泰河の顔が突然青ざめ、本を落としそうになった。
「うわっ! なにかいる!」
「え?」
陽菜乃が振り向くと、泰河が書庫の奥を指差しながら震えていた。
「すごく小さいやつが……たくさん……うじゃうじゃしてる!」
「泰河、なにが見えるの?」
「虫だよ! 銀色に光る小さな虫が、本の隙間から這い出してくる!」
その瞬間、書庫全体に微かにカサカサという音が響いた。紙をこするような、乾いた音。
「今の音、みんなも聞こえた?」
晴音が録音機器を向けながら確認する。三人が頷いた。
陽菜乃の胸元で、お守り袋の銀の鈴が小さく鳴り始めた。風もないのに、まるでなにかに反応するように揺れている。
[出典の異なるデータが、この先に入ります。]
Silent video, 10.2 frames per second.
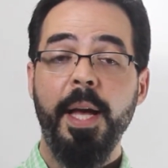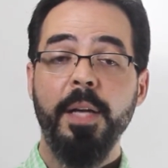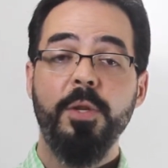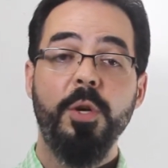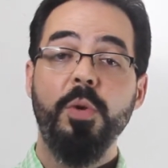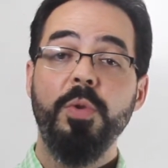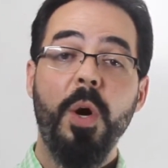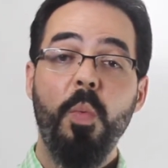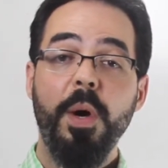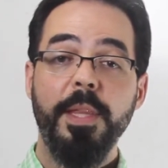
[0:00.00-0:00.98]
So you
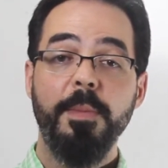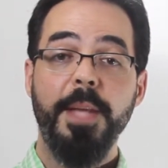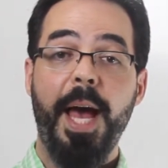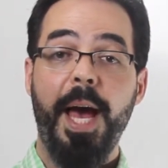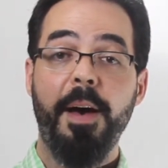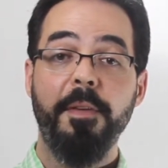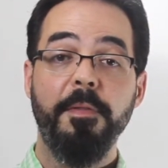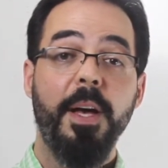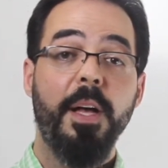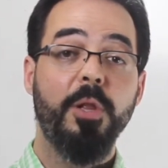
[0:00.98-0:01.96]
don't want them to
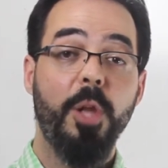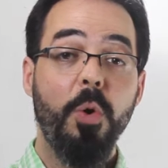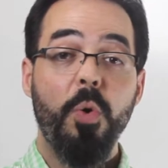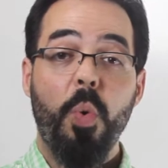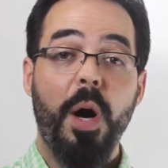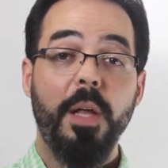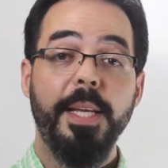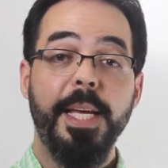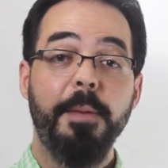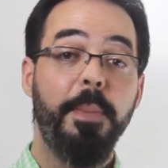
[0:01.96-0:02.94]
have low
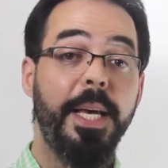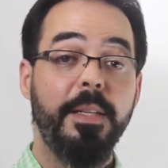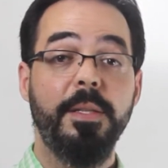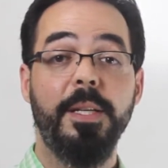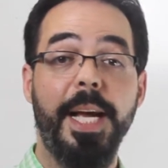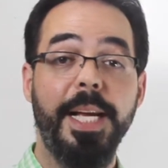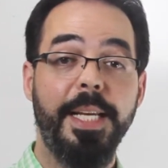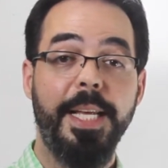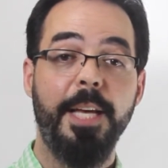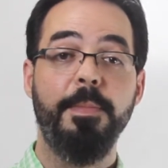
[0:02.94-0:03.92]
quality
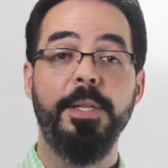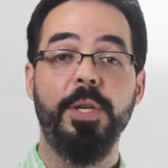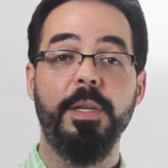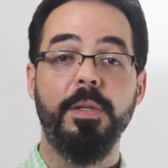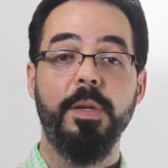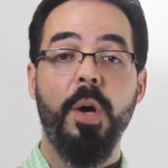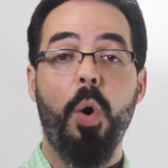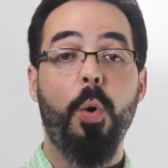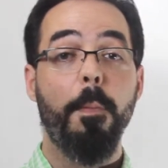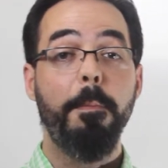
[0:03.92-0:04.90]
pixelated images
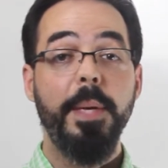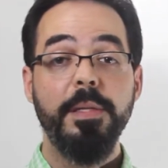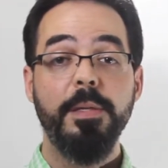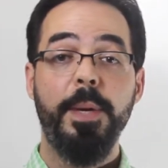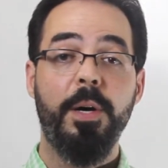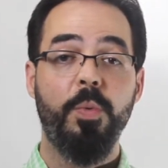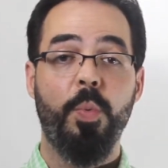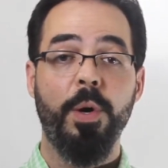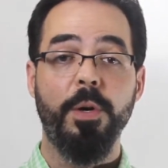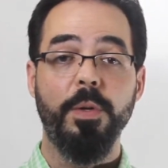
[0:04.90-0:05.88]
or misspelled
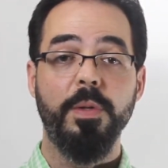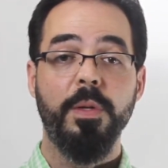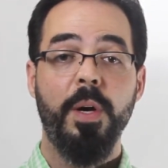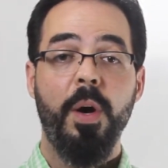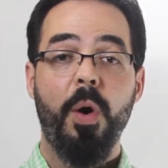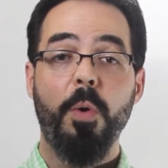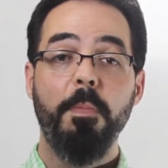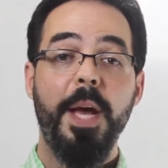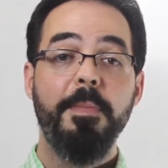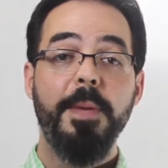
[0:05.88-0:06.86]
words, or
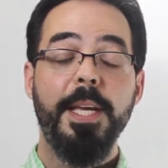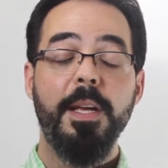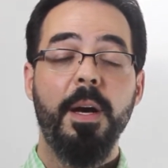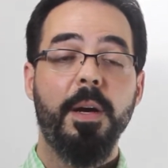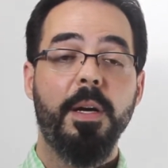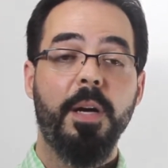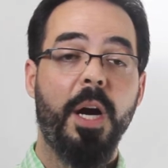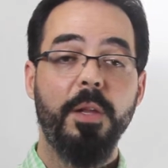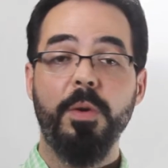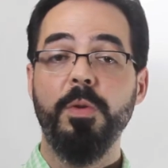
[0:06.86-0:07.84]
maybe
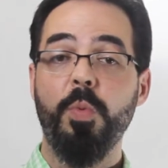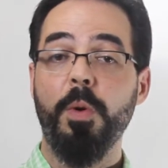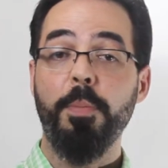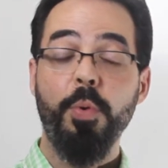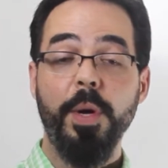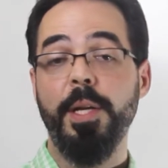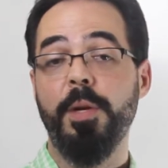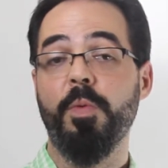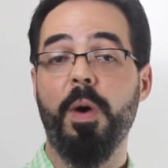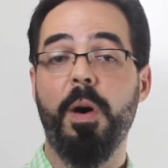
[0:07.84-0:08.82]
colors were
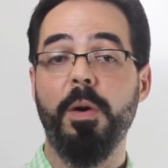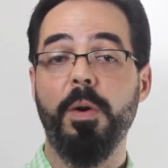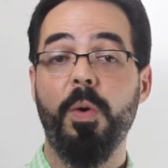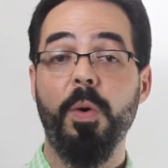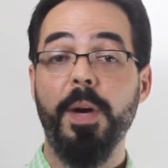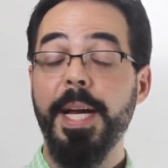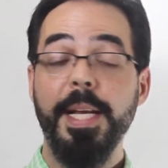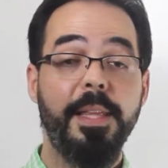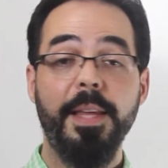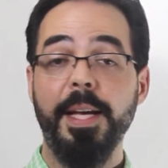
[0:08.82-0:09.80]
printed wrong, or
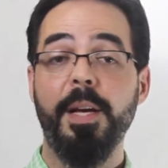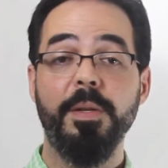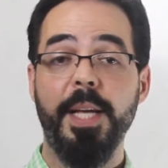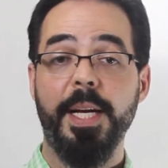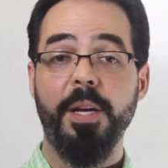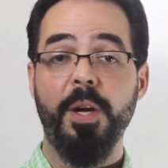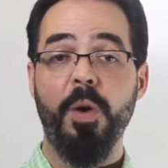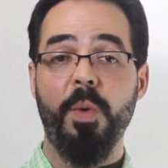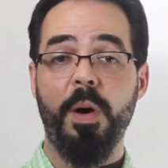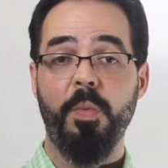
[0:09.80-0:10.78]
anything else that can go
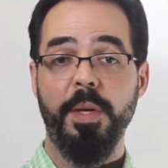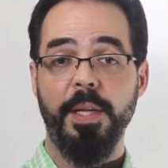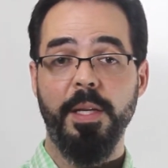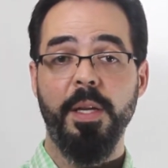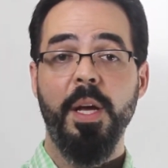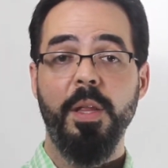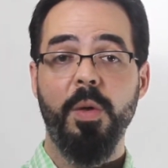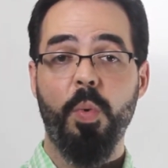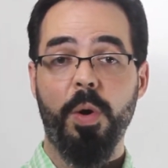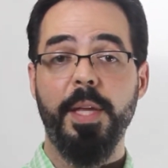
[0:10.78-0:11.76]
wrong within
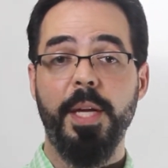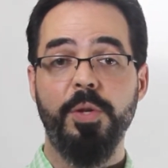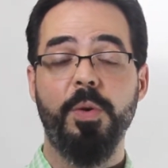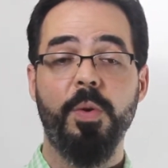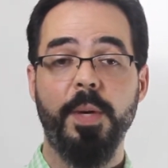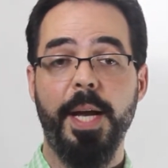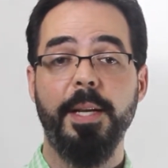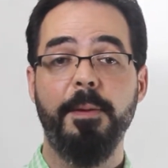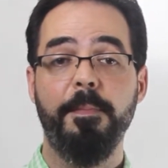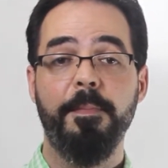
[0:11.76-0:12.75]
the work that you
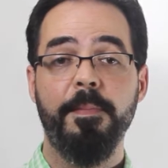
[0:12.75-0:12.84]
created.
カサカサという音が次第に大きくなり、書庫のあちこちから聞こえてくるようになった。
「うわああ! 増えてる! 虫がどんどん増えてる!」
泰河が陽菜乃の袖を掴んで震える。
「落ち着いて、泰河。どこから出てきてるの?」
「本の隙間から! 古い本の隙間から銀色の小さな虫がわらわら出てきて……あ、あれ?」
突然、泰河の表情が困惑に変わった。
「どうしたの?」
「なんか…頭がボーッとする。あれ? 俺たち、なにしに来たんだっけ?」
陽菜乃の背筋に冷たいものが走った。記憶に影響が出始めている。
「泰河、しっかりして! あたしたちは本の調査に来たのよ」
「本? ああ、そうだっけ……でもなんの本だっけ?」
泰河の目が焦点を失い始めている。紅葉が慌てて「記憶綴」を抱え込んだ。
「これはまずいわ。本格的な記憶干渉が始まっている」
カサカサという音はさらに大きくなり、まるで書庫全体が巨大な虫の巣になったかのような錯覚を覚える。
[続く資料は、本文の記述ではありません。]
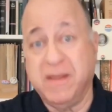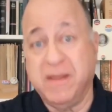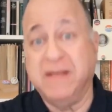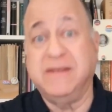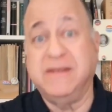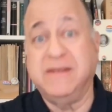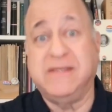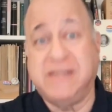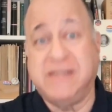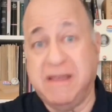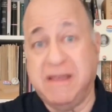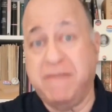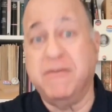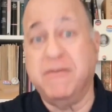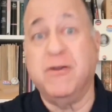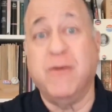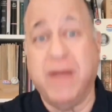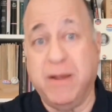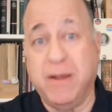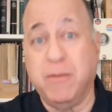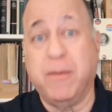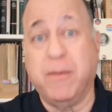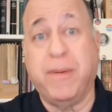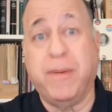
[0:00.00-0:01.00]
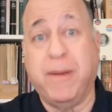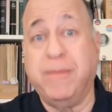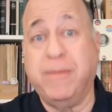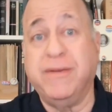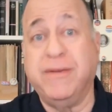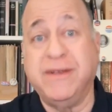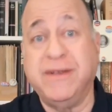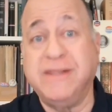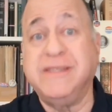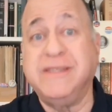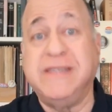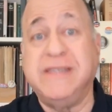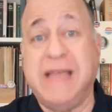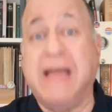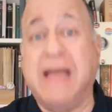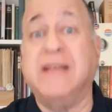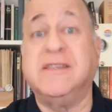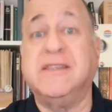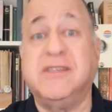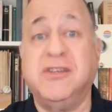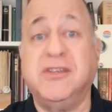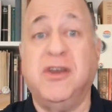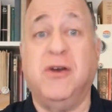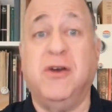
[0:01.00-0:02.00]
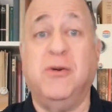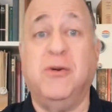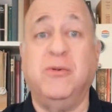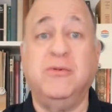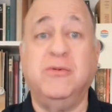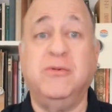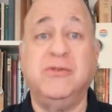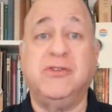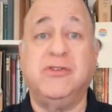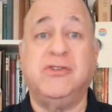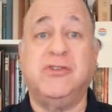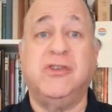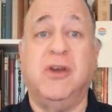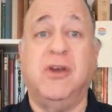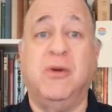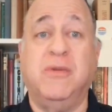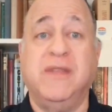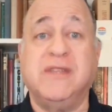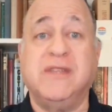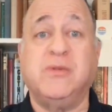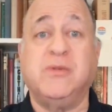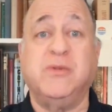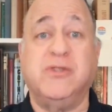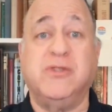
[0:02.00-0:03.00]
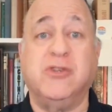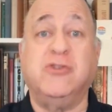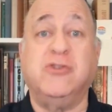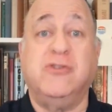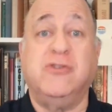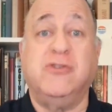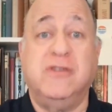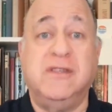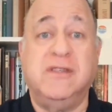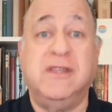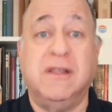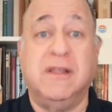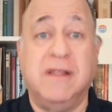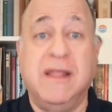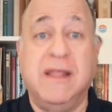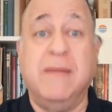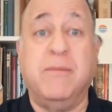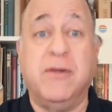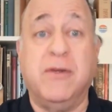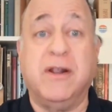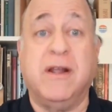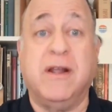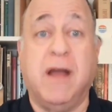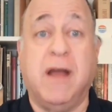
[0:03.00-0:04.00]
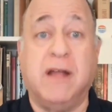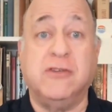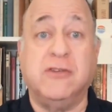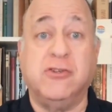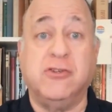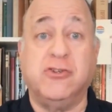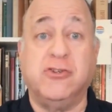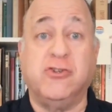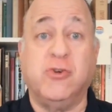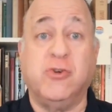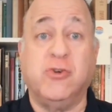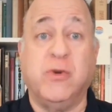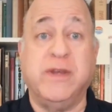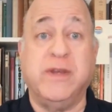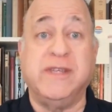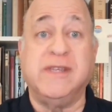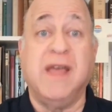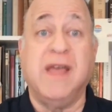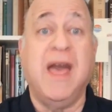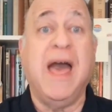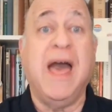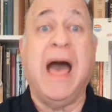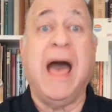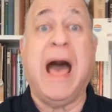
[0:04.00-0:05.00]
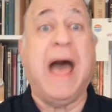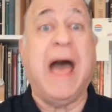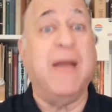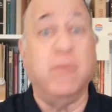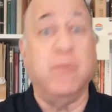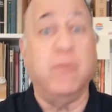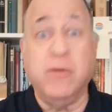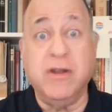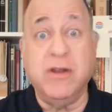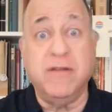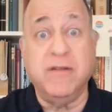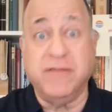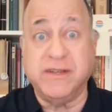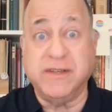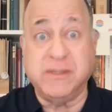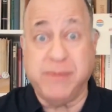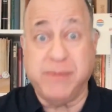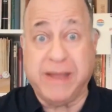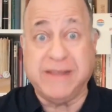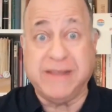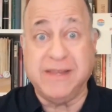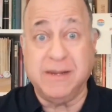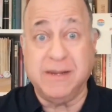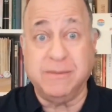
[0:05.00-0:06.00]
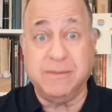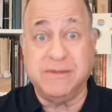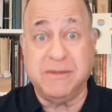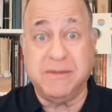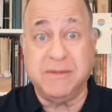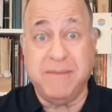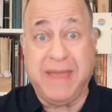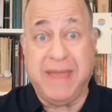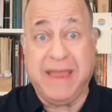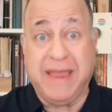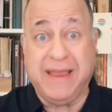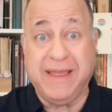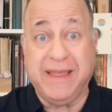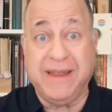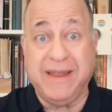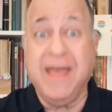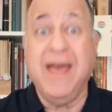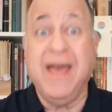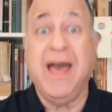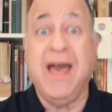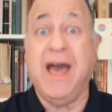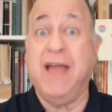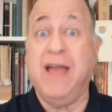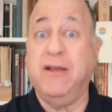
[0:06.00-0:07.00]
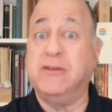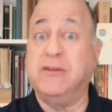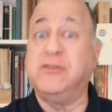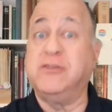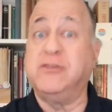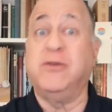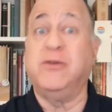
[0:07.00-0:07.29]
7 or 8 Republicans? Yes. So this was a deliberate, conscious choice. I wouldn't have expected him to make it. I also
陽菜乃は銀の鈴を握りしめた。この異常事態を何とかしなければ、泰河の記憶が本当に失われてしまう。
「みんな、一旦書庫から出ましょう!」
晴音が機材をまとめながら提案するが、書庫の奥で女性の影がよぎったような気がした。陽菜乃だけでなく、全員がその存在を感じ取った。
「誰か……いる」
紅葉が震え声で呟く。
事態は、彼らの予想を超えて深刻な展開を見せ始めていた。